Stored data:
[Start of section]
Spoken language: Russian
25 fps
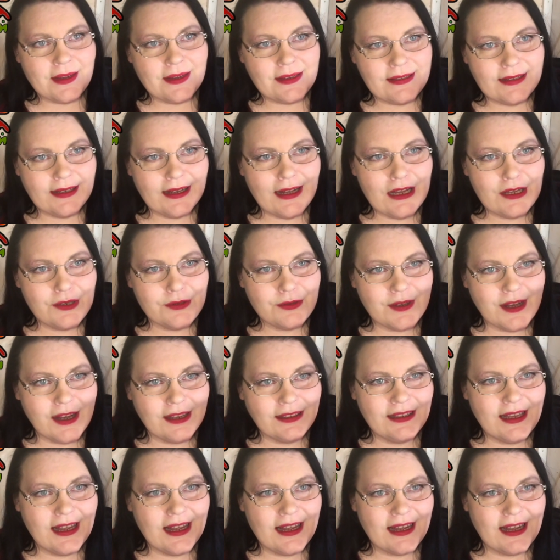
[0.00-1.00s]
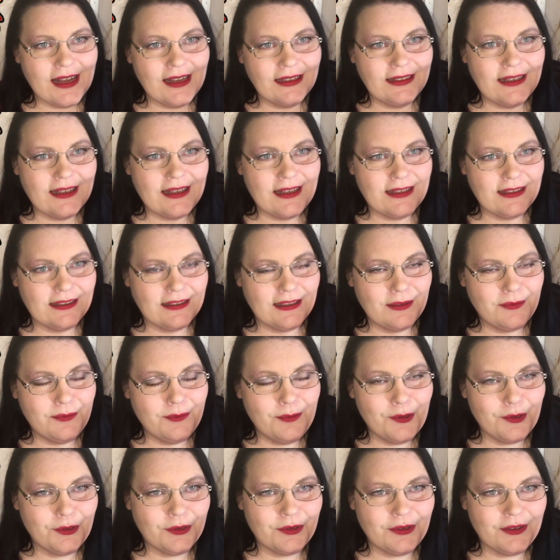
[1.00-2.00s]
Сразу, когда, когда этот
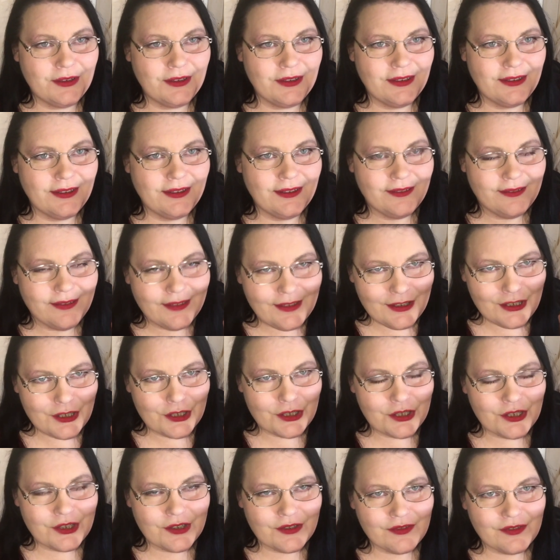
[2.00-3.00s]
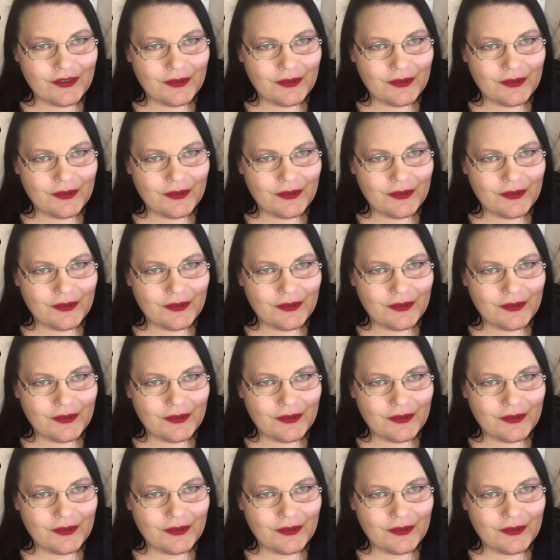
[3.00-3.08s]
мед видишь,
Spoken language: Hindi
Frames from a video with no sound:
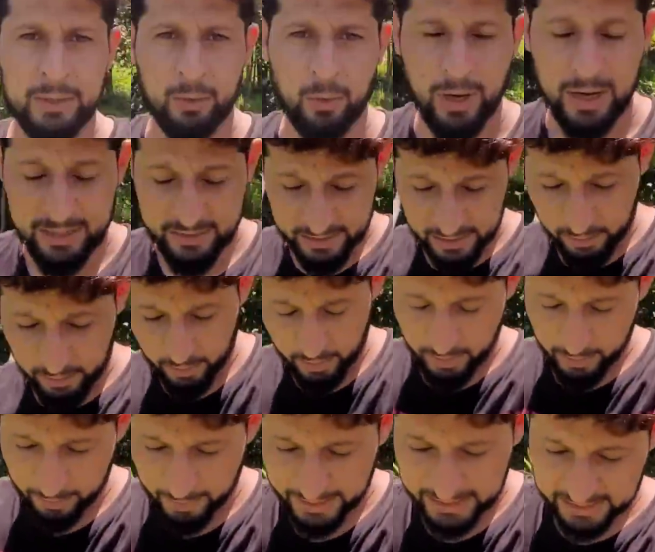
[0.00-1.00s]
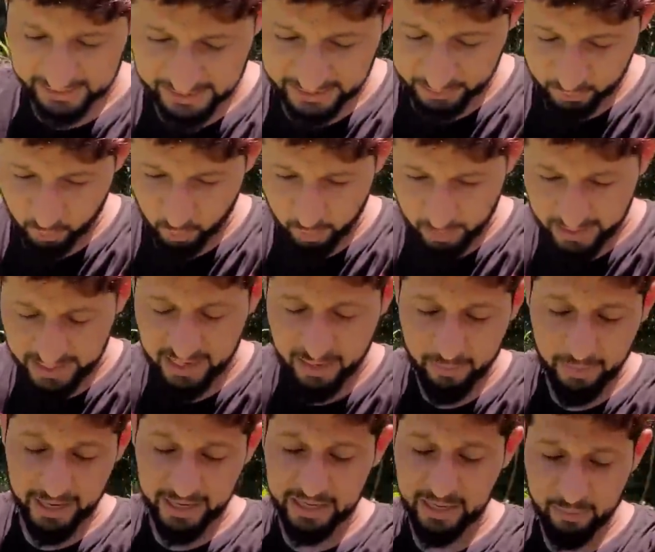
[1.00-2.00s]
तो गए चलो बाइक के साथ घूम लिया
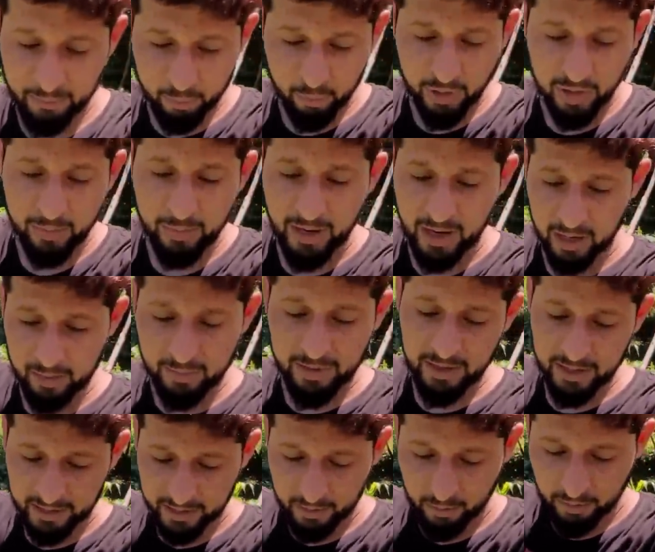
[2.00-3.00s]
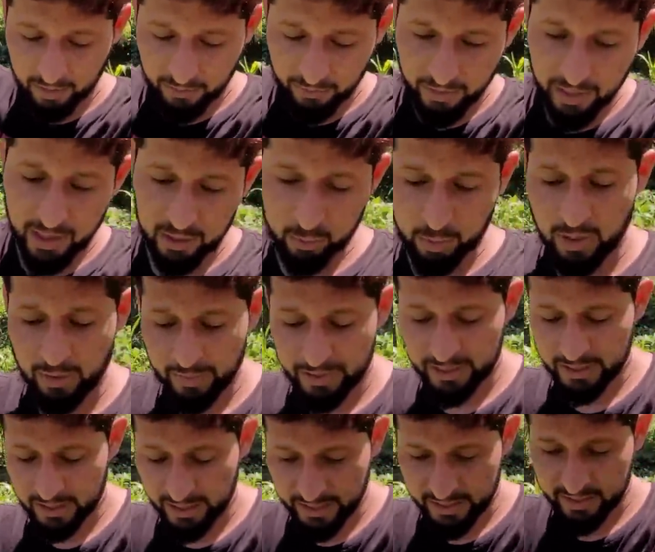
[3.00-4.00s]
बाइक के पूरे बाग में क्योंकि ब्लॉग थोड़ा
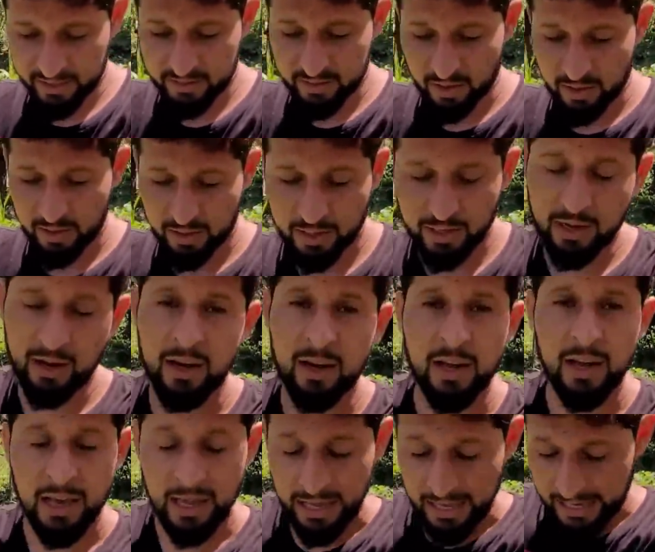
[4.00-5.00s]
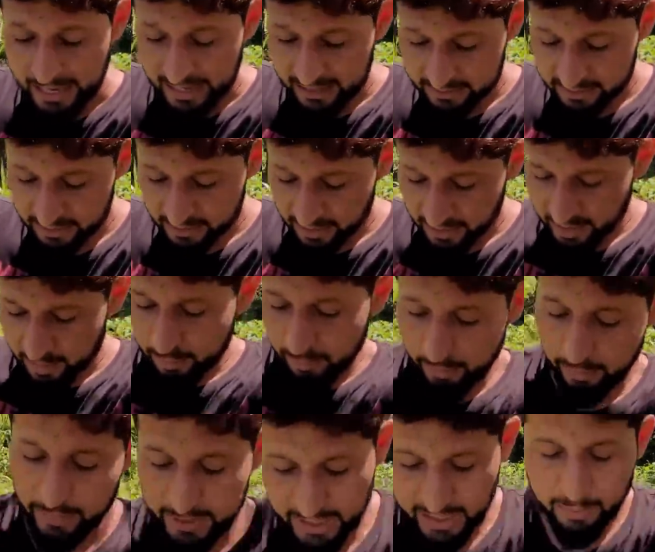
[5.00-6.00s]
मैंने लेट स्टार्ट किया ऐसा था कि
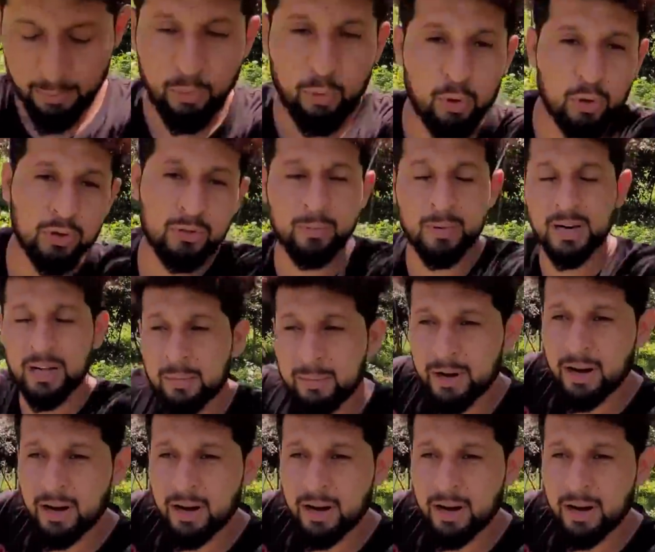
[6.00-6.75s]
यार बहुत बड़ा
[End of section]
### About this task
Repeat the entries verbatim; no pictures.

### Result below
Spoken language: Russian
25 fps
[0.00-1.00s]
[1.00-2.00s]
Сразу, когда, когда этот
[2.00-3.00s]
[3.00-3.08s]
мед видишь,
Spoken language: Hindi
Frames from a video with no sound:
[0.00-1.00s]
[1.00-2.00s]
तो गए चलो बाइक के साथ घूम लिया
[2.00-3.00s]
[3.00-4.00s]
बाइक के पूरे बाग में क्योंकि ब्लॉग थोड़ा
[4.00-5.00s]
[5.00-6.00s]
मैंने लेट स्टार्ट किया ऐसा था कि
[6.00-6.75s]
यार बहुत बड़ा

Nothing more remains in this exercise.